Analysis of the equal difference vector conditions.
The analysis illustrated in Figure 3 provides a first intuitive view on the data. We compared conditions that yielded the same visual difference vector, and thus would require the same amount of correction. The patterns within these conditions were a first indicator of whether any difference vector model is adequately describing the data. In the “zero difference vector diagonal,” we compared the conditions where target and cursor perturbations are directed in the same direction with the same amplitude, i.e., cancel each other out and do not require any corrective movement. Additionally, we considered the next two subdiagonals and superdiagonals with the difference vectors [−2, −1, 1, 2] cm.
To obtain stable values for the early (rising phase) and late (plateau phase) corrective movements, we averaged for each condition and participant all force responses within the time windows 170–230 ms and 370–430 ms, respectively.
Analysis over the time course of a reaching movement.

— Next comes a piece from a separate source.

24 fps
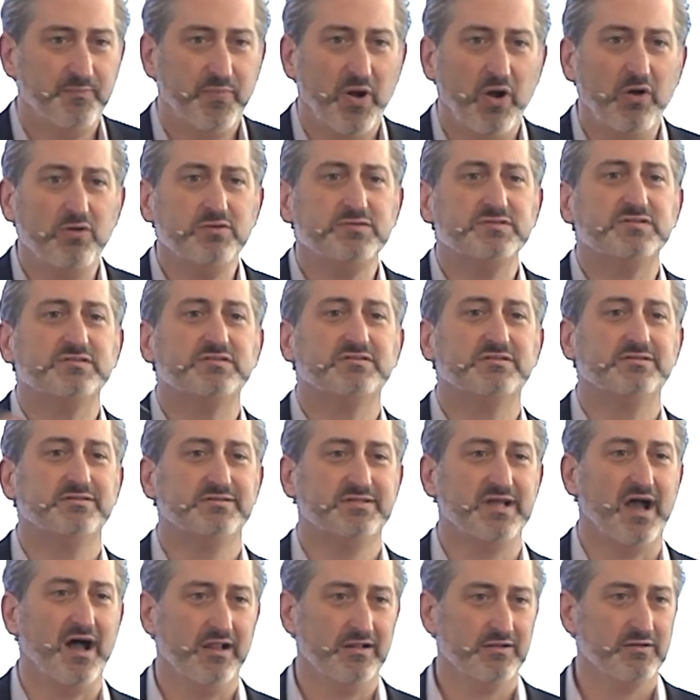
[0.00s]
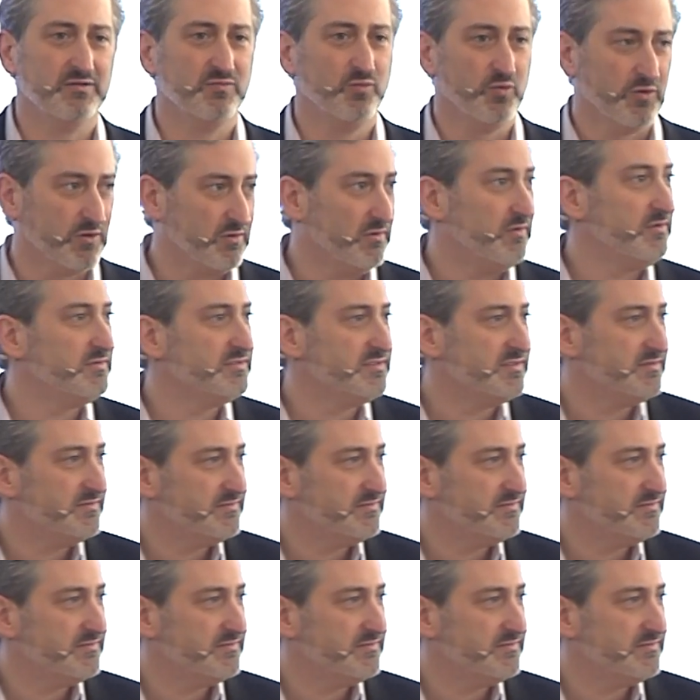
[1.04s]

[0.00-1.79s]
post-dollar world,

For evaluation of the model performances, we assessed how the computation of target and cursor information evolved over the time course of the reach in time windows of 20 ms. Data were averaged over time windows from 180 ± 10 to 420 ± 10 ms after perturbation to cover the whole time interval of the corrective response. For each participant and time window, we assessed the ability of each model to predict the response to combined displacements when the parameters were fitted to the isolated displacements only. The proportion of variance predicted by models with different numbers of parameters can therefore be directly compared (see above, Models). We then conducted a repeated-measures ANOVA for the predicted variance with the factors model by time window over the whole computed time period. Additionally, we conducted two-sided paired t tests for each time window to assess when the multichannel model explained the data significantly better than the difference vector and weighted difference vector models, and vice versa.

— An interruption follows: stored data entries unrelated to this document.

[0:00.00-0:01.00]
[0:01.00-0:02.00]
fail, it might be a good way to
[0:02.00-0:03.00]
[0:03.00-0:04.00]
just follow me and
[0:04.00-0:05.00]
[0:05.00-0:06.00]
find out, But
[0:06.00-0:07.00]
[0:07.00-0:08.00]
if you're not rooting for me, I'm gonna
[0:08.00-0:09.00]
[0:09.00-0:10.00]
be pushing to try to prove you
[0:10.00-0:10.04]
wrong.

While the model predictions can be readily compared for each time point, interpreting the predicted variance across different time points disadvantages the early, more variable times. We therefore calculated, for illustrative purposes, a noise ceiling for each time point, which signifies the maximal variance a model can explain given the noise in the data. This ceiling value was calculated for each subject and time point as 1 minus the noise sum of squares divided by the total sum of squares, with the noise sum of squares determined by the average within-condition variance across the 36 prediction condition.
Exemplary model predictions.
The exemplary model predictions depicted in Figure 2 were produced using the model parameters α = 1.7 and β = 1.4, which are in the order of the parameters obtained for the real data. The predicted response for the DV model was calculated by using the real difference between target and cursor displacements as input x. The weighted difference vector model was estimated by applying a weight of w = 0.45 before subtraction, which slightly down-weighted the cursor perturbation. The predictions of the multichannel model were calculated by adding two logistic functions, both having the same parameters, α = 1.7 and β = 1.4.
Results
While participants performed reaching movements to a target, we unpredictably shifted the visual target and hand positions during the movement by varying amplitudes and directions (Fig. 1B,C). Isolated target and cursor perturbations elicited rapid corrections (onset time force response, 147.4 ± 13.1 ms) in the direction of the displacement for target displacements and in the opposite direction for cursor displacements (Fig. 1D,E). There were no significant differences between the onset times to target and cursor perturbations (F(1,19) = 1.612; p = 0.218). Importantly, the strength of the response showed a nonlinear saturation for large displacements, an effect that was especially apparent but not exclusively present during the early response intervals (Fig. 1D,E, middle and right columns).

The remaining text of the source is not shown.